* [EXERCISE AIM]: Exactly as written, return every line of the data below apart from the pictures.

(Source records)

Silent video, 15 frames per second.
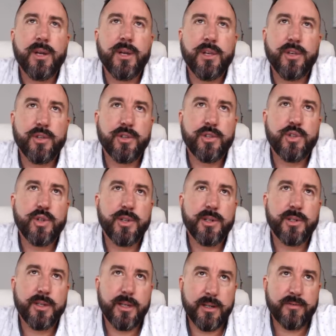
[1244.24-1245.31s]
You should
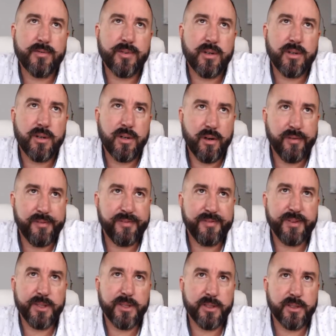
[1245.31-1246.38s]
never
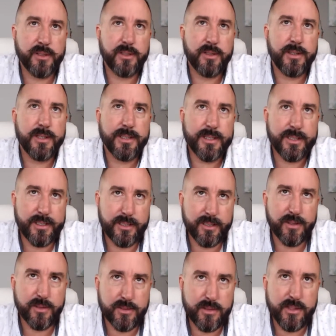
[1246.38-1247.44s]
feel
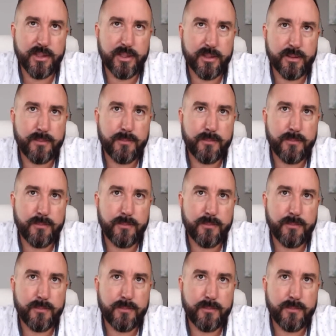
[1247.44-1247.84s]
guilty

* [TASK RESPONSE]:
Silent video, 15 frames per second.
[1244.24-1245.31s]
You should
[1245.31-1246.38s]
never
[1246.38-1247.44s]
feel
[1247.44-1247.84s]
guilty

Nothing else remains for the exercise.